Hello python community,

I am new to python and playing around with numpy arrays and have a question. E.g. I have this 3D array (in reality the array is much much bigger)

input = np.array([[[0,0,1,1,2,2],[0,0,1,1,2,2],[0,0,1,1,2,2]],[[0,0,1,1,2,2],[0,0,1,1,2,2],[0,0,1,1,2,2]]])

and I want to replace the 2s with 0s to get:

result = np.array([[[0,0,1,1,0,0],[0,0,1,1,0,0],[0,0,1,1,0,0]],[[0,0,1,1,0,0],[0,0,1,1,0,0],[0,0,1,1,0,0]]])

Is there an efficient/fast way to do this? The only thing I know is to iterate with for x in range ... but that's probably not very efficient is it?

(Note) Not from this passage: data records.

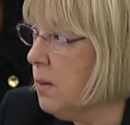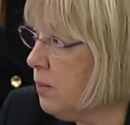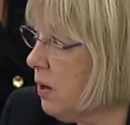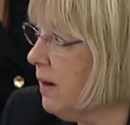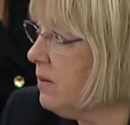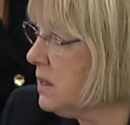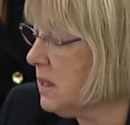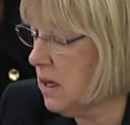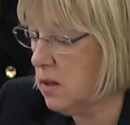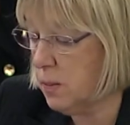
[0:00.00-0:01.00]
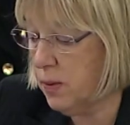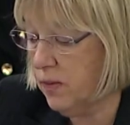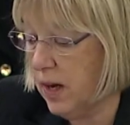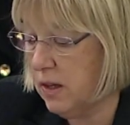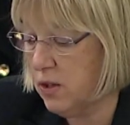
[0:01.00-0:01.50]
private sector
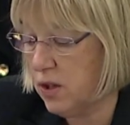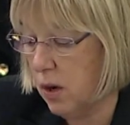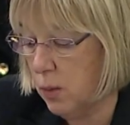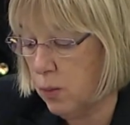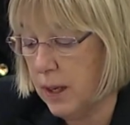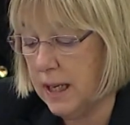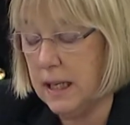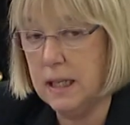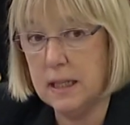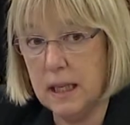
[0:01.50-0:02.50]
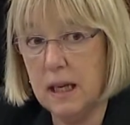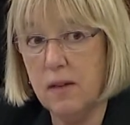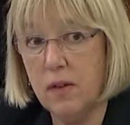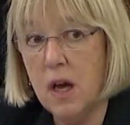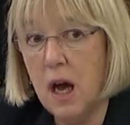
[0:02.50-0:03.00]
providers are ready to
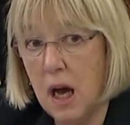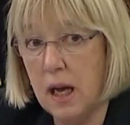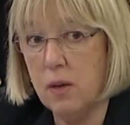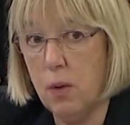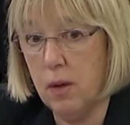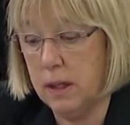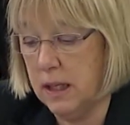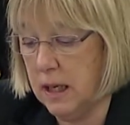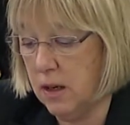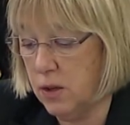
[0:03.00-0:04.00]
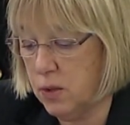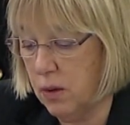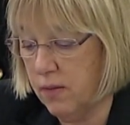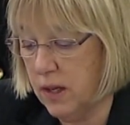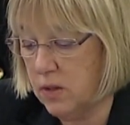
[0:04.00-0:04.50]
give high-quality care to
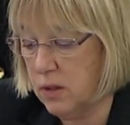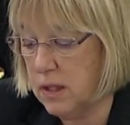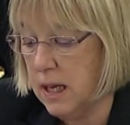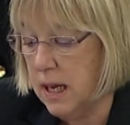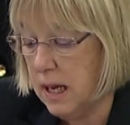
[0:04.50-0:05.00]
our veterans,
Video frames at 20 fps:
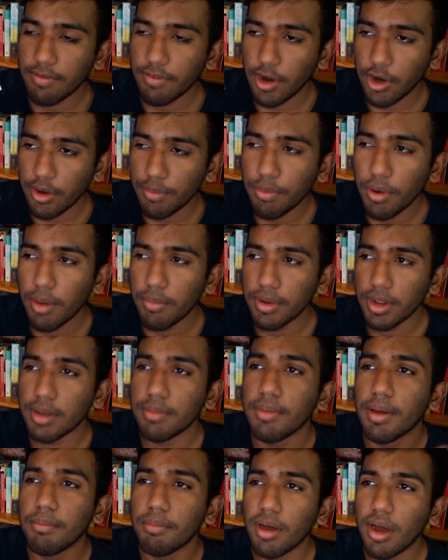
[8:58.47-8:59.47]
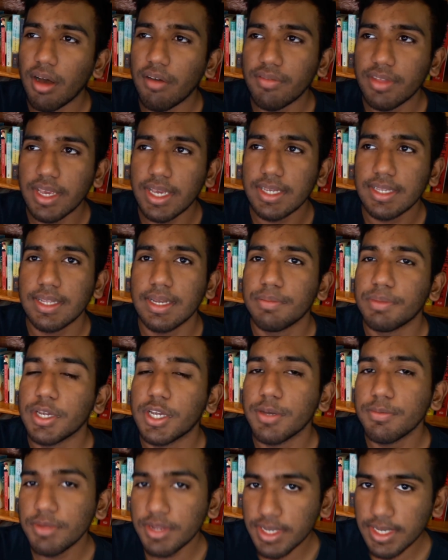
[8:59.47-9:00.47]
very prominent member of the Islamic
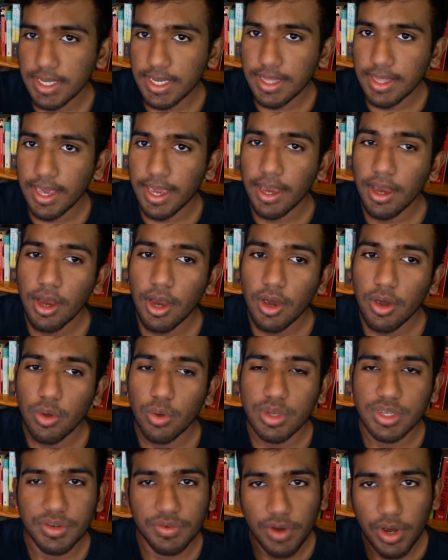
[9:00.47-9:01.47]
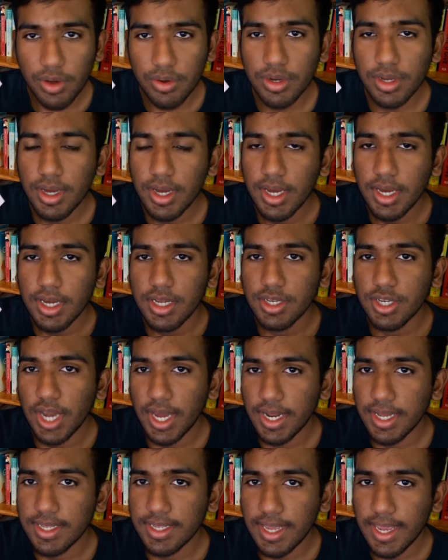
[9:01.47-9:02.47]
community there, who is around
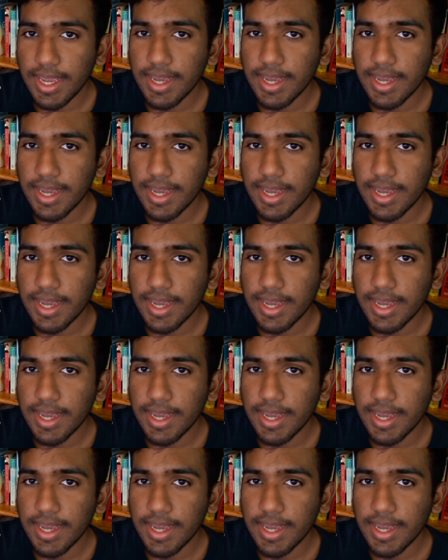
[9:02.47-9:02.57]
Jana's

CodePudding user response:

Try:

inp = np.array(
    [
        [[0, 0, 1, 1, 2, 2], [0, 0, 1, 1, 2, 2], [0, 0, 1, 1, 2, 2]],
        [[0, 0, 1, 1, 2, 2], [0, 0, 1, 1, 2, 2], [0, 0, 1, 1, 2, 2]],
    ]
)

inp = np.where(inp == 2, 0, inp)
print(inp)

Prints:

[[[0 0 1 1 0 0]
  [0 0 1 1 0 0]
  [0 0 1 1 0 0]]

 [[0 0 1 1 0 0]
  [0 0 1 1 0 0]
  [0 0 1 1 0 0]]]

CodePudding user response:

you can filter to indices that are 2 and replace:

arr = np.array([[[0,0,1,1,2,2],[0,0,1,1,2,2],[0,0,1,1,2,2]],[[0,0,1,1,2,2],[0,0,1,1,2,2],[0,0,1,1,2,2]]])
arr[arr == 2] = 0

output:

array([[[0, 0, 1, 1, 0, 0],
        [0, 0, 1, 1, 0, 0],
        [0, 0, 1, 1, 0, 0]],

       [[0, 0, 1, 1, 0, 0],
        [0, 0, 1, 1, 0, 0],
        [0, 0, 1, 1, 0, 0]]])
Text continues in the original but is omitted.